Des parcelles trois fois plus petites que leurs premières parcelles et uniquement des matériaux à 280 000 F CFA : de quoi enrager Abou Dramane Zampaligré qui se dit déçu du Premier ministre (c’est lui qui, lors d’une conférence de presse jeudi 15 octobre dernier, a annoncé les mesures que le gouvernement a prises concernant le relogement des sinistrés). "Quand il arrivait, nous croyions que le Premier ministre Tertius Zongo était venu pour nous sauver. Mais, nous nous rendons compte que ce n’est pas le cas", s’insurge-t-il. M. Zampaligré n’est pas prêt à "brader" (sic) sa parcelle de 600 m2 contre un minuscule lopin de terre de 200 m2. Plus modéré, Clément Tiendrébéogo, lui, propose une autre solution qui, espère-t-il, pourrait même désengager l’Etat si par malheur il arrivait un autre sinistre. La maison de Clément Tiendrébéogo se situe dans une zone que la mairie n’a jamais accepté de lotir du fait de sa proximité avec le barrage de Tanghin. Il propose que l’Etat, au lieu de les déguerpir, leur permette de rester là où ils sont, en leur faisant signer un cahier de charges, une sorte de protocole qui situerait leur responsabilité en cas de catastrophe. Mais, concernant cette option, les habitants du quartier ne se font pas trop d’illusions : l’Etat ne va pas accepter. Ce désespoir s’expliquerait surtout par leur conviction que depuis toujours, longtemps même avant les récentes inondations, le gouvernement convoitait la zone pour, disent-ils, y implanter un projet.

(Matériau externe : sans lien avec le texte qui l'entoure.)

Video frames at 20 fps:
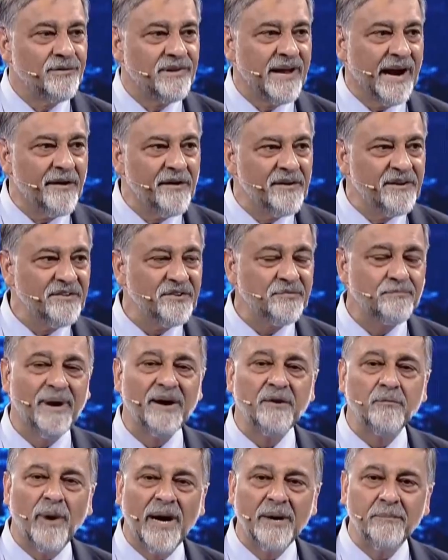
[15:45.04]
Theranos
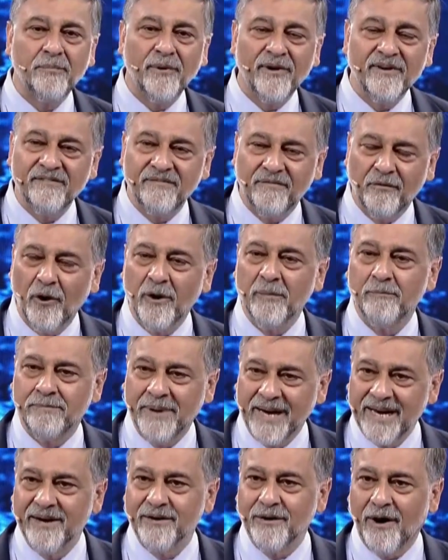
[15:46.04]
spent $1.4
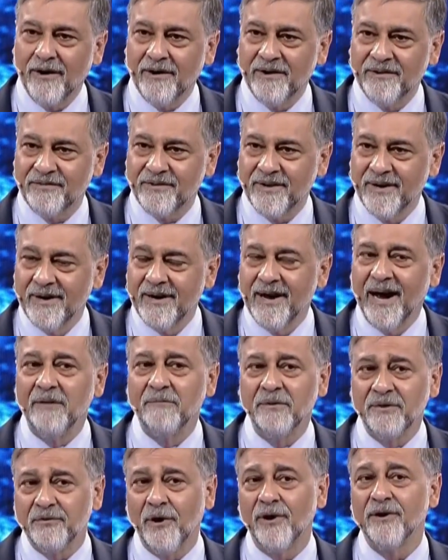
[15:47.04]
billion and
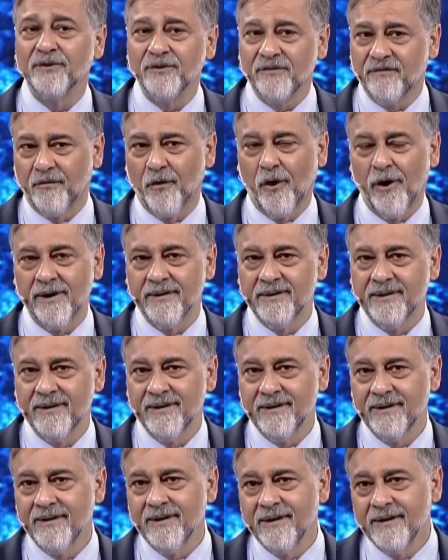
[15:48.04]
resorted to fraud.
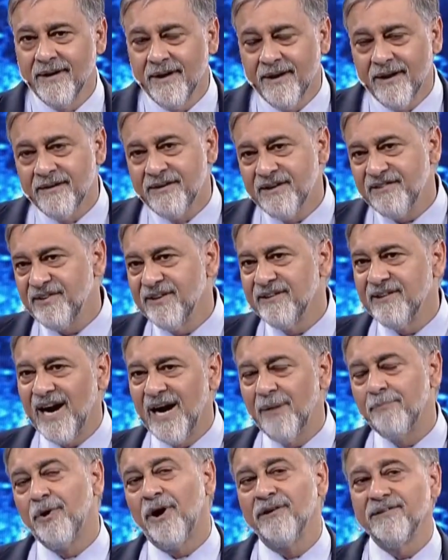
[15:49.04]
This
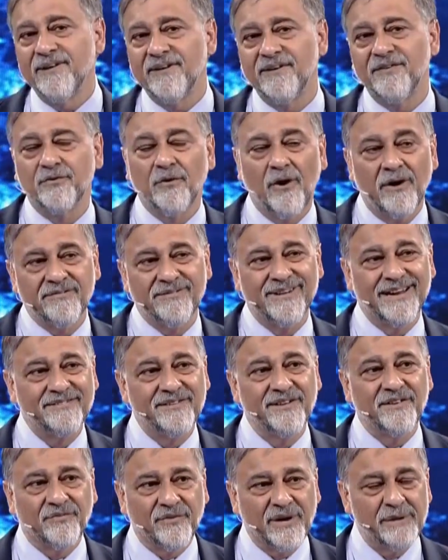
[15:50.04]
entire project has cost less
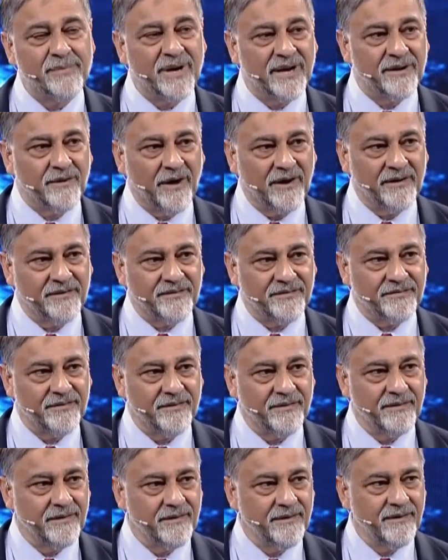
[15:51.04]
than $3 million.
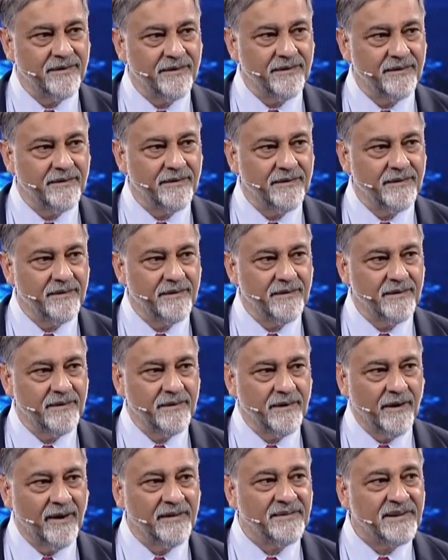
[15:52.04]

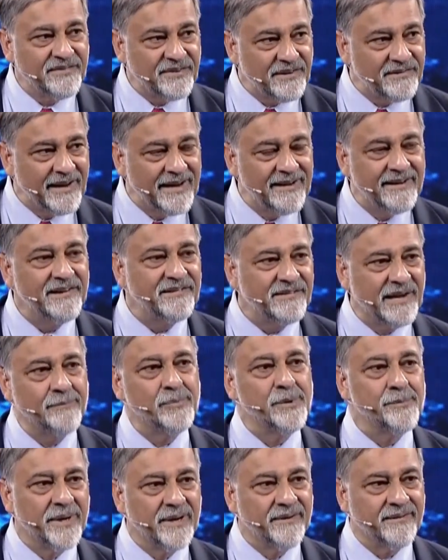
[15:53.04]
This is India's
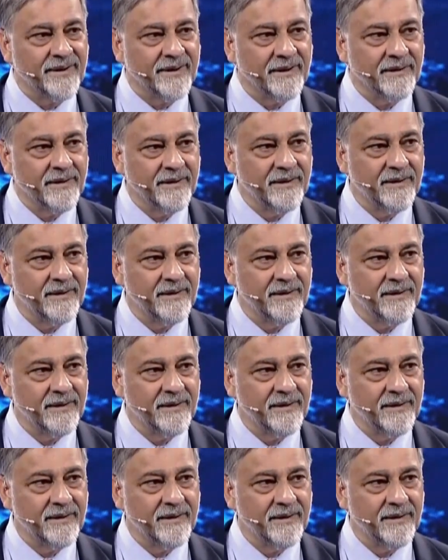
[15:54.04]
capability.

Du coup, ils trouvent superflu le prétexte tendant à faire croire que la zone est dangereuse pour que l’on y habite. Pour prouver cela, le conseiller municipal Clément Tiendrébéogo montrera les maisons construites en matériaux définitifs, notamment en ciment, qui n’ont nullement été endommagées par les inondations. Comme quoi, ils sont prêts à en faire autant si l’on leur permettait de rester dans leur ancien quartier et pour peu que les autorités reconnaissent aussi leur responsabilité et font curer le barrage et les caniveaux. Abou Dramane Zampaligré revient à la charge : "On ne peut pas nous déguerpir comme ça. Eux (ndlr, les autorités) savent pourquoi l’eau nous a bouffés (sic). Depuis des années, nous crions que le barrage, tout comme le canal qui traverse le quartier, sont bouchés. Ils ne pensent même pas à les faire curer." Au total, les habitants de Dapoya reprochent aux autorités de ne les avoir pas associés à la gestion du sinistre. "Ceux qu’ils rencontrent ne sont même pas des sinistrés. Les vrais sinistrés, ce ne sont pas ceux qui sont sous les tentes là-bas, c’est nous. Mais, ils ne sont jamais venus pour discuter avec nous", s’insurge à nouveau Zampaligré.